Pour celleux qui détestent lire (comme on les comprend) ce type de prose, consultez ici la synthèse de la synthèse (9 pages)

 

Grand prix du long métrage Annecy 2023

Consécration logique – et sans surprise pour ceux qui ont su voir dans La jeune fille sans mains (2016) l’émergence d’un cinéma français d’animation de long métrage innovant et mature – consécration donc pour Sébastien Laudenbach et sa compagne Chiara Malta, qui viennent de remporter le Cristal du long métrage lors de l’édition du Festival International du Film d’Animation d’Annecy qui s’est clôturée samedi dernier.
Le film sortira en salles le 18 octobre prochain. Ne le manquez pas !

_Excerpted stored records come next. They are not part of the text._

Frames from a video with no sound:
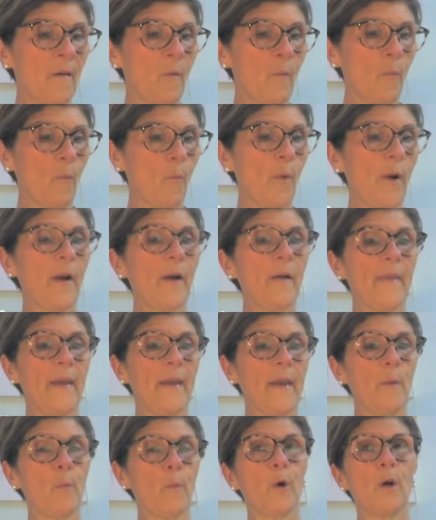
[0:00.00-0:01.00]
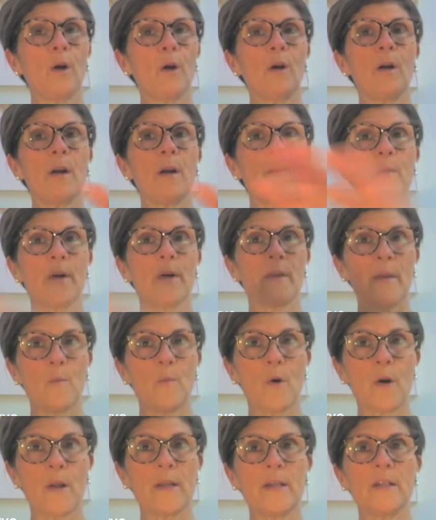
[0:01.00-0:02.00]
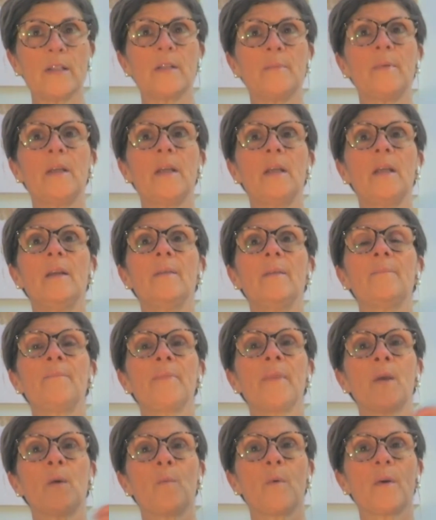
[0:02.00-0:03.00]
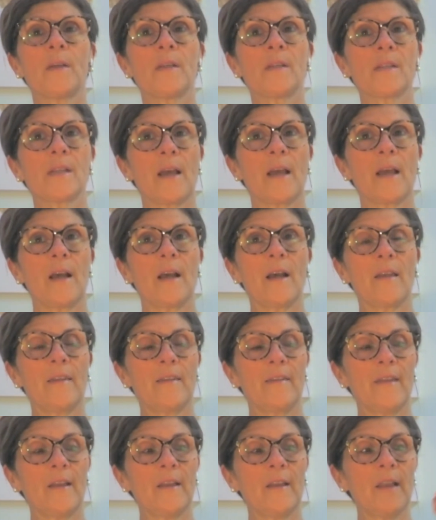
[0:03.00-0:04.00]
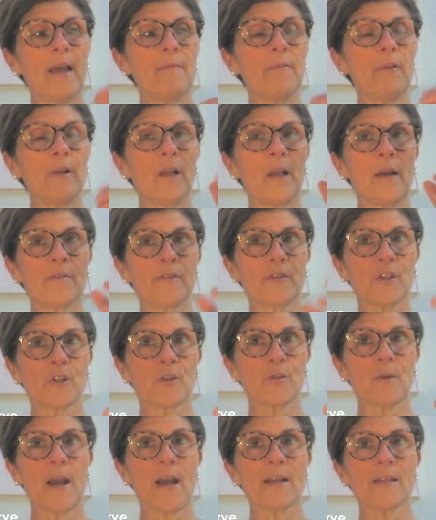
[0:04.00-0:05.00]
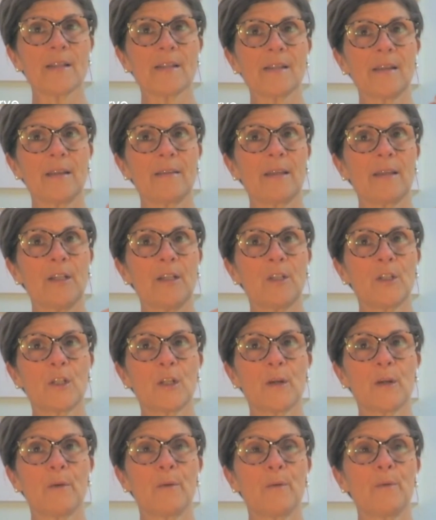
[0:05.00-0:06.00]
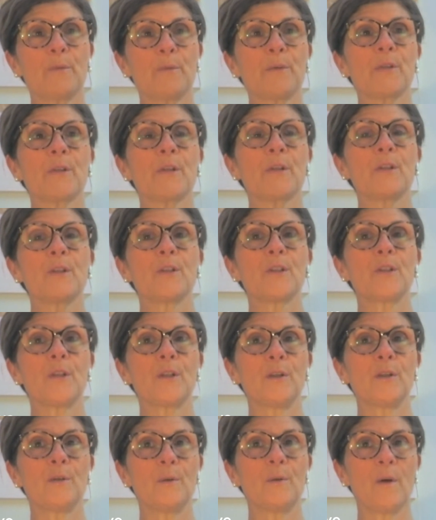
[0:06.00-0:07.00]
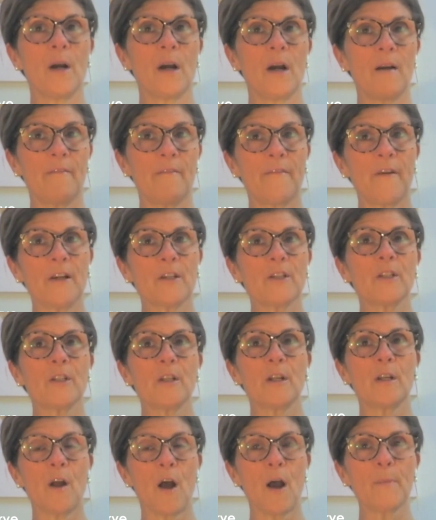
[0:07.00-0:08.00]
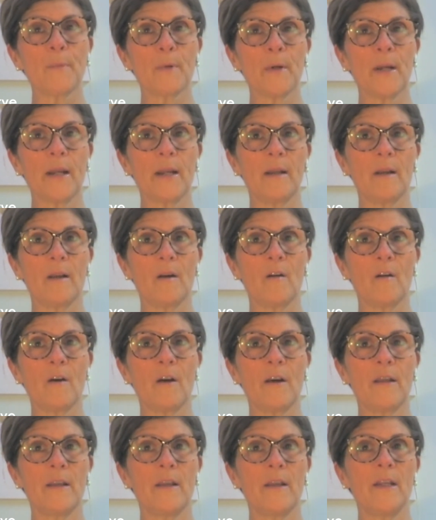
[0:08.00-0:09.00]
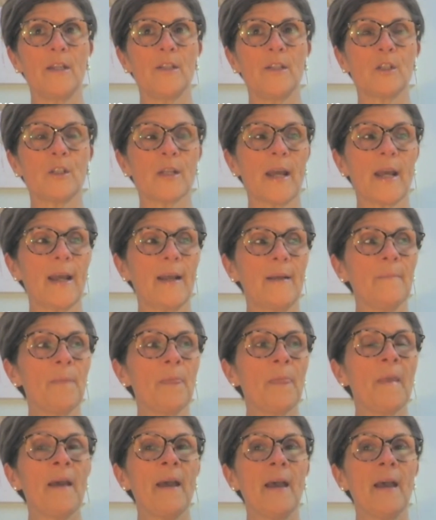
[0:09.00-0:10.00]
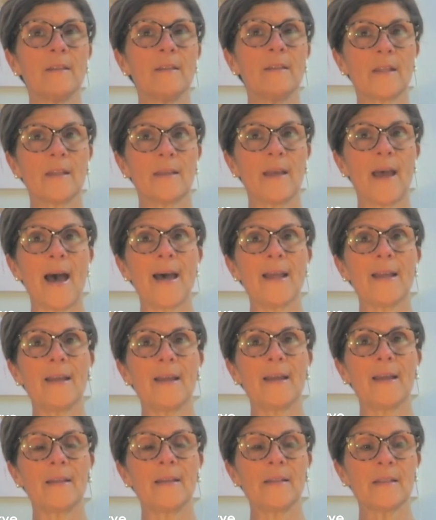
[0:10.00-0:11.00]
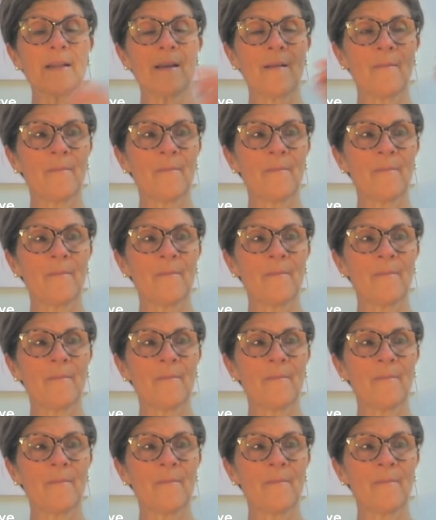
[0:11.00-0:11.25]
where they were and where they wanted to be, was the level of stress that they chose to function and operate on each day. And to that end,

Consultez l’intégralité du palmarès d’Annecy 2023

 

Palme d’or 2023 du court métrage

Qui a dit que le cinéma d’animation n’était pas assez représenté et valorisé à Cannes cette année ?
La Palme d’or du court métrage (tous registres confondus) a été attribuée au sublimement désenchanté 27 de Flóra Anna Buda.

On notera – sans arrière pensée aucune 😉 – que ce court métrage hongrois a été coproduit par les français de MIYU, avec le soutien d’Arte France (où il sera diffusé à partir du 10 juin), des régions Centre-Val de Loire (via Ciclic) et Nouvelle-Aquitaine (via Magélis).
A bon entendeur…

 

 

 

 

 

 

Quatre longs métrages à ne pas manquer

Une fois n’est pas coutume, voici une nouvelle alerte pour signaler la sortie à court et moyen termes de quatre longs métrages dont l’exploitation pourrait être relativement compliquée par leur forme singulière, leurs sujets originaux, leur évident anti-conformisme, et bien sûr par une concurrence sévère d’œuvres – japonaises et américaines à venir – plus consensuelles et à plus grand rayonnement médiatique.
Autrement dit, Normandie Animation prend position pour ces productions innovantes à plus d’un titres qui honorent, chacune à leur manière, le grand art du cinéma d’animation d’auteurs.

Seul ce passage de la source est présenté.